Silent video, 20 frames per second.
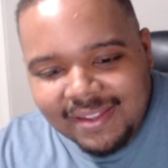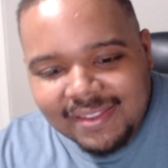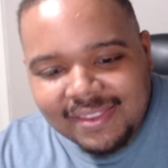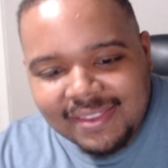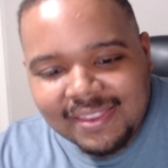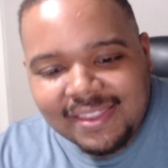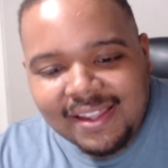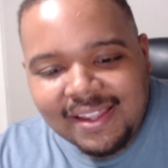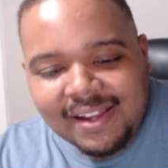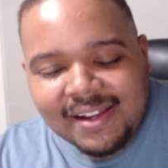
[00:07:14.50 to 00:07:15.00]

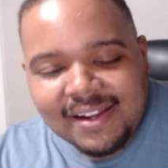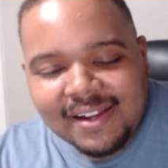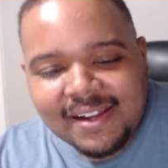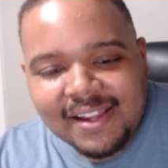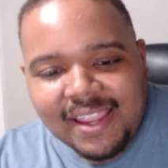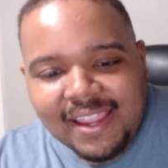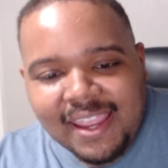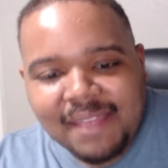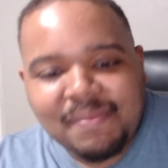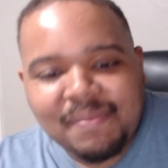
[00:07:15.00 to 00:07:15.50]

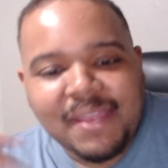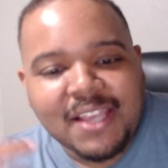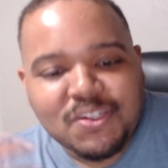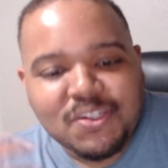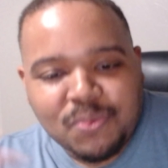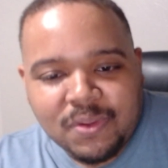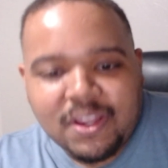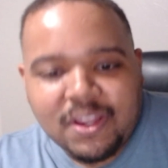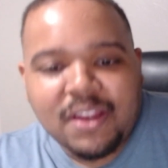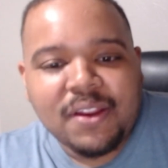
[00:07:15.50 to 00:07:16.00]
And that's
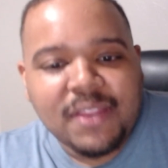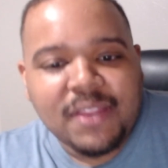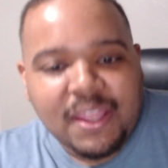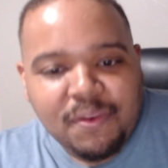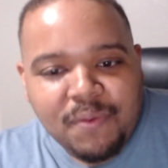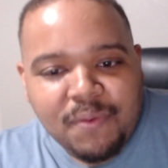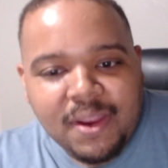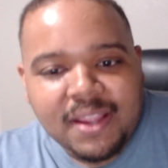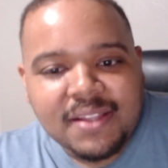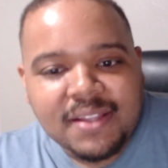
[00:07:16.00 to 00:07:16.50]
when they
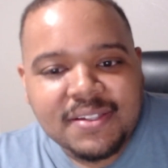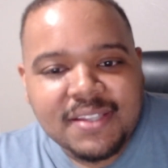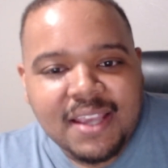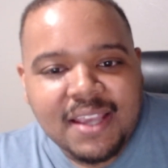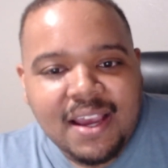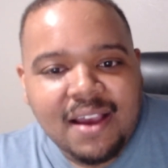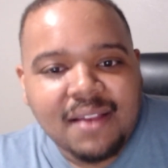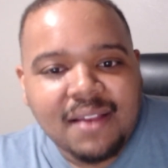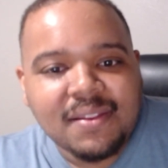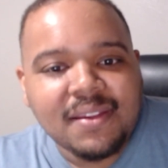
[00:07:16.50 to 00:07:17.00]

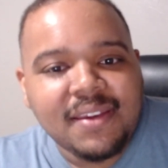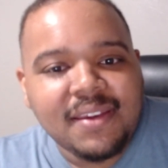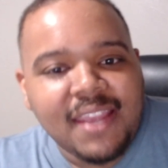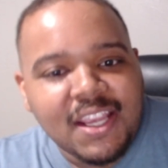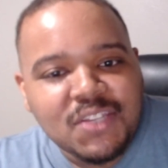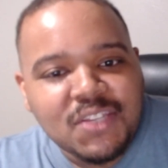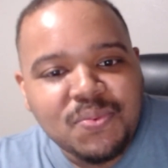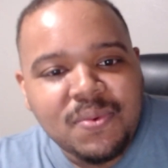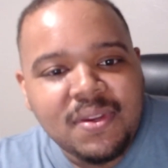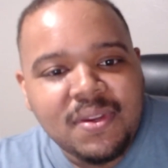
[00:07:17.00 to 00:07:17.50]
reconcile. The
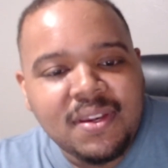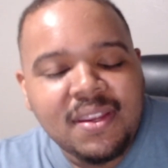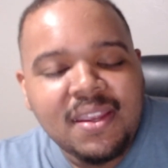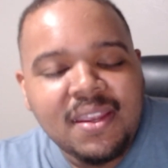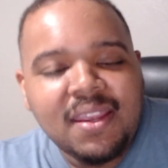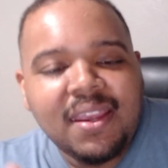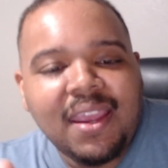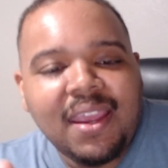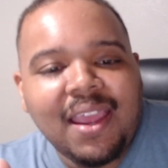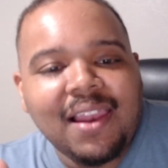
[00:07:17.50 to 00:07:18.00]
next one,
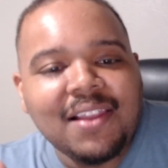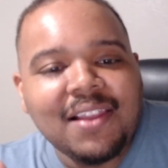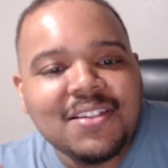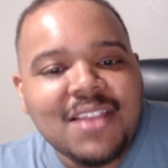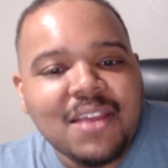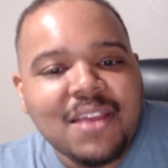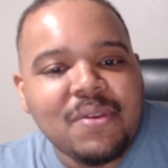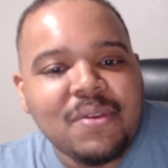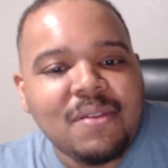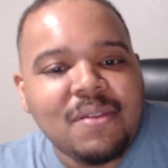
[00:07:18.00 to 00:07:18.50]
it looks
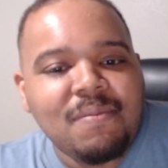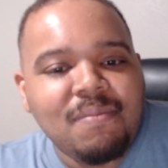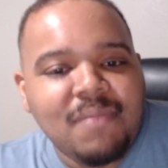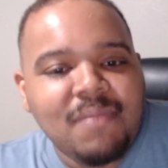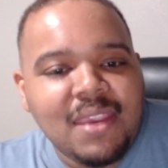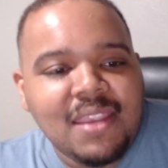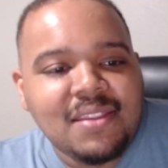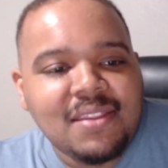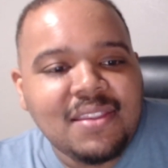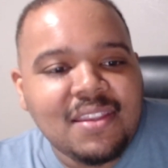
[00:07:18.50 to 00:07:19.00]
like we
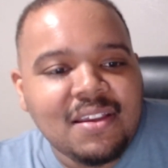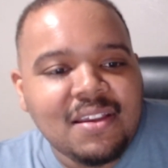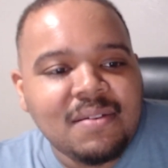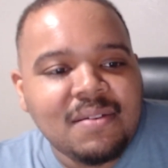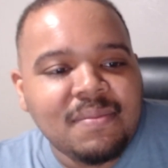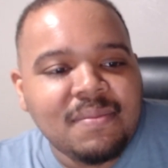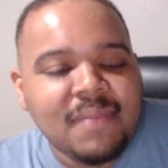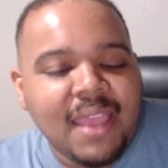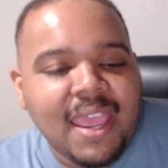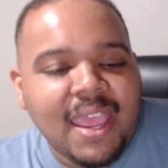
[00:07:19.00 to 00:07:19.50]
meet
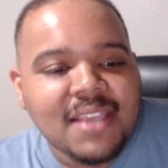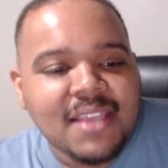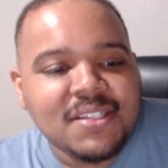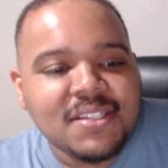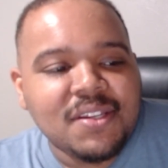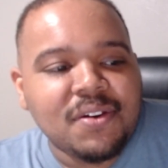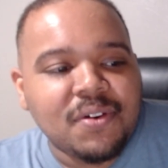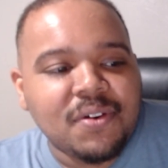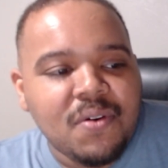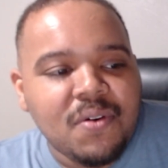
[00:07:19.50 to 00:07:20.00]
them as
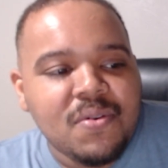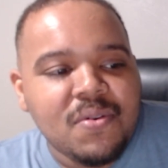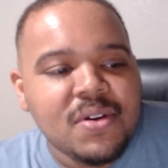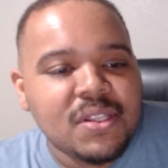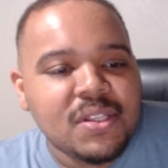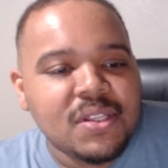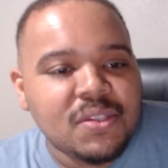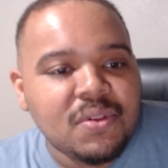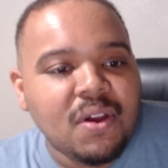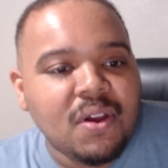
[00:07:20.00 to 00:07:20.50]
they're going
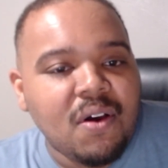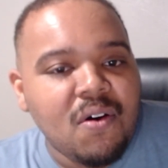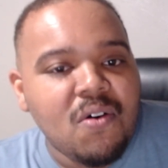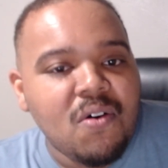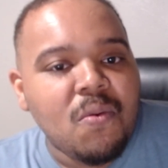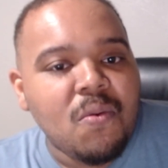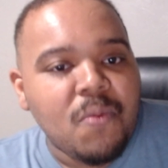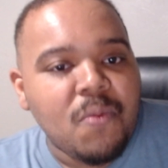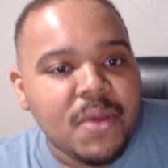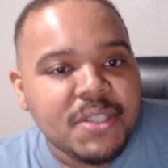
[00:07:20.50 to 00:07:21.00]
through the
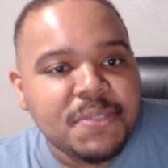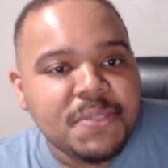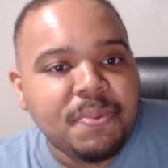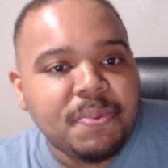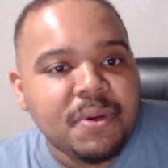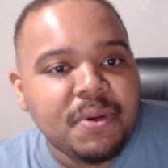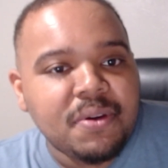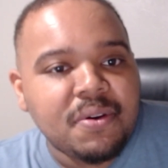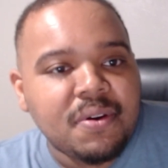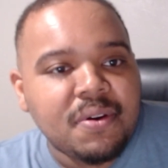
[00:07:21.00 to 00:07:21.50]
whole
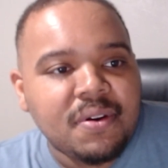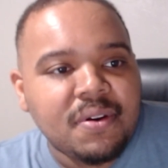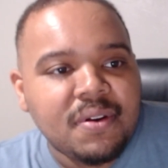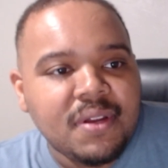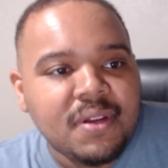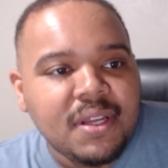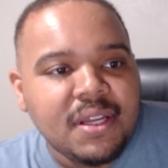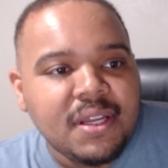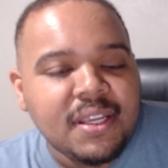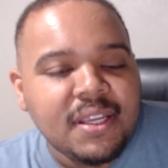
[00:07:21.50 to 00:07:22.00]
whisper
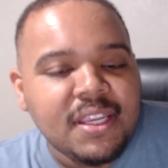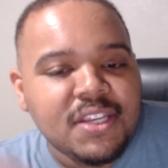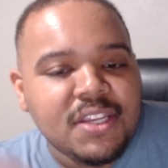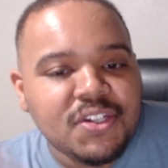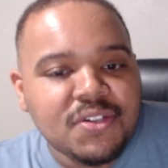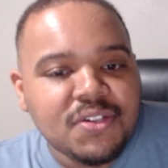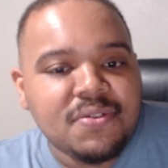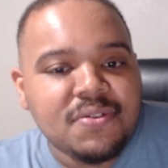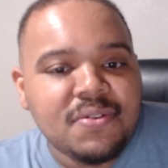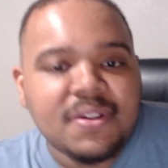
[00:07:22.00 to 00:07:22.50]

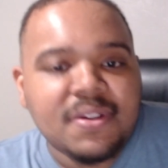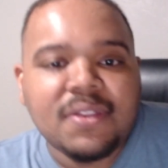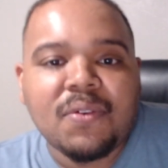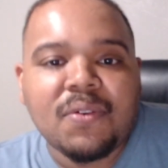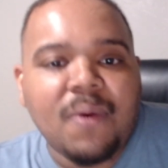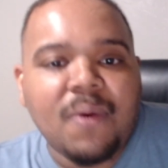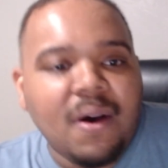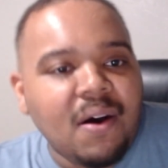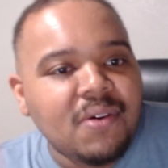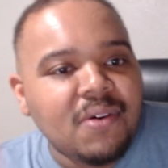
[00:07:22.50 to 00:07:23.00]
issue, and the
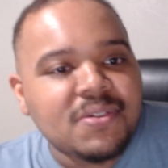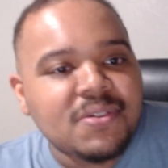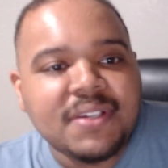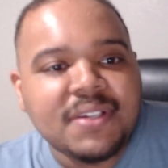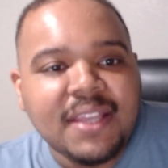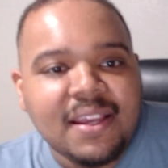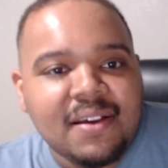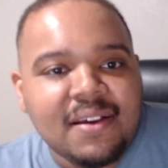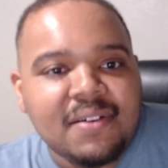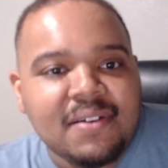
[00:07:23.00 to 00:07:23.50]
walls are
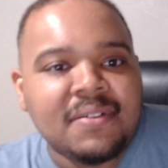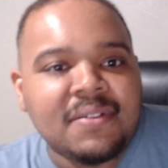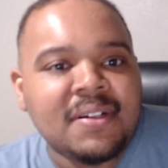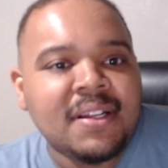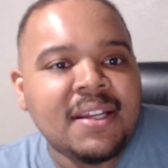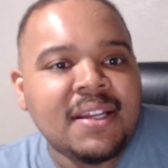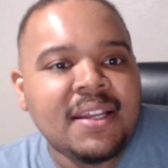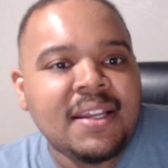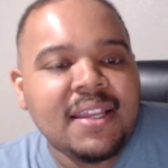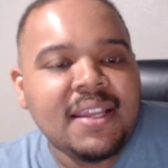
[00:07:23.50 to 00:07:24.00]
down
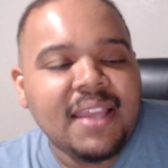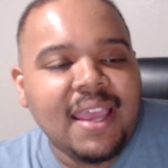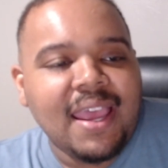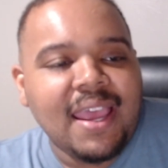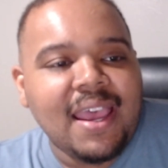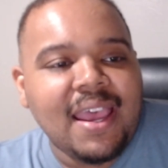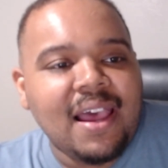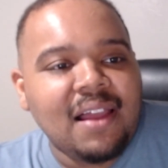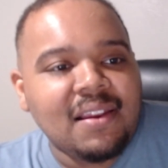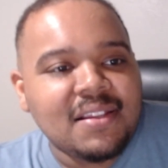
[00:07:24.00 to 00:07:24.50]

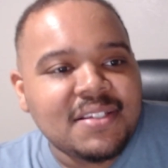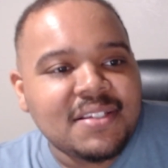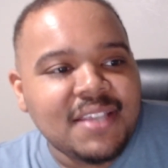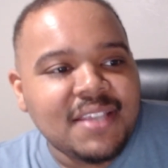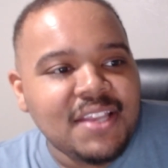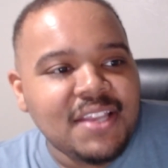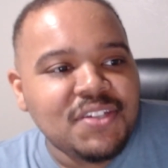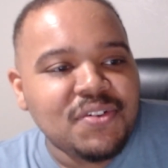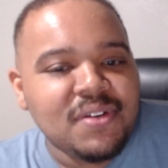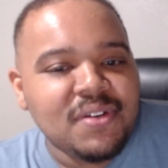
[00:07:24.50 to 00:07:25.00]
at
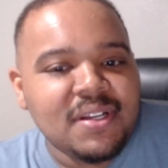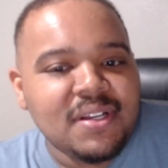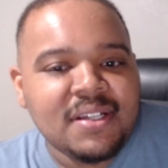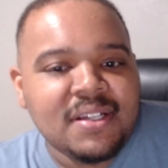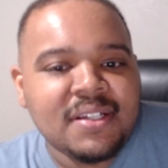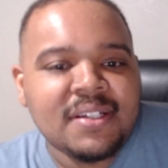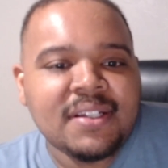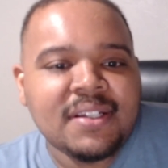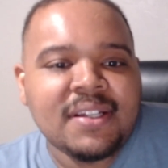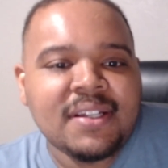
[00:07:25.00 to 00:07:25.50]

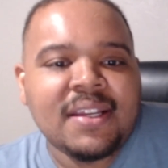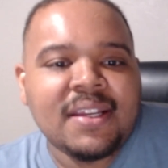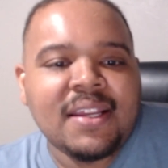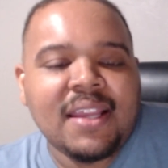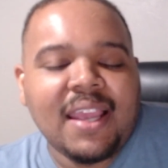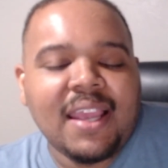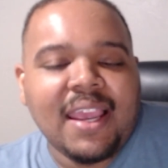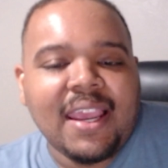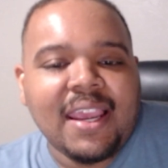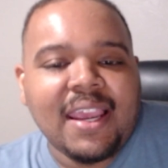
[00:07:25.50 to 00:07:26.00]
Alexandria,
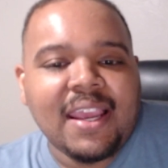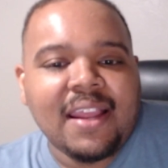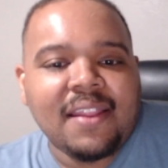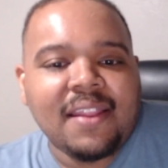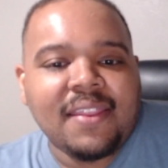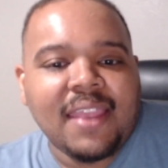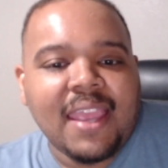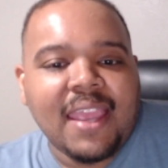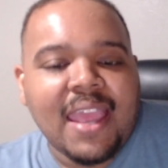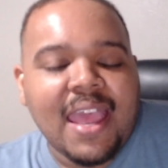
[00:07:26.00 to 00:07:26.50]

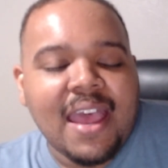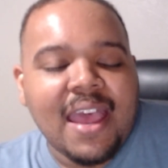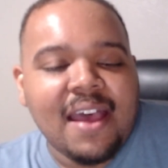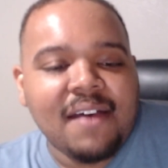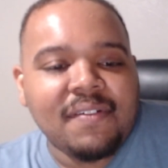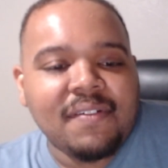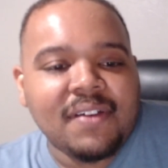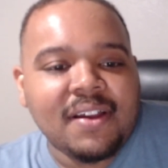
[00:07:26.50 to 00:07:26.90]
and they have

_THE PROBLEM:_ Please repeat every record above exactly, leaving the pictures out.

_ANSWER TO THE PROBLEM:_
Silent video, 20 frames per second.
[00:07:14.50 to 00:07:15.00]

[00:07:15.00 to 00:07:15.50]

[00:07:15.50 to 00:07:16.00]
And that's
[00:07:16.00 to 00:07:16.50]
when they
[00:07:16.50 to 00:07:17.00]

[00:07:17.00 to 00:07:17.50]
reconcile. The
[00:07:17.50 to 00:07:18.00]
next one,
[00:07:18.00 to 00:07:18.50]
it looks
[00:07:18.50 to 00:07:19.00]
like we
[00:07:19.00 to 00:07:19.50]
meet
[00:07:19.50 to 00:07:20.00]
them as
[00:07:20.00 to 00:07:20.50]
they're going
[00:07:20.50 to 00:07:21.00]
through the
[00:07:21.00 to 00:07:21.50]
whole
[00:07:21.50 to 00:07:22.00]
whisper
[00:07:22.00 to 00:07:22.50]

[00:07:22.50 to 00:07:23.00]
issue, and the
[00:07:23.00 to 00:07:23.50]
walls are
[00:07:23.50 to 00:07:24.00]
down
[00:07:24.00 to 00:07:24.50]

[00:07:24.50 to 00:07:25.00]
at
[00:07:25.00 to 00:07:25.50]

[00:07:25.50 to 00:07:26.00]
Alexandria,
[00:07:26.00 to 00:07:26.50]

[00:07:26.50 to 00:07:26.90]
and they have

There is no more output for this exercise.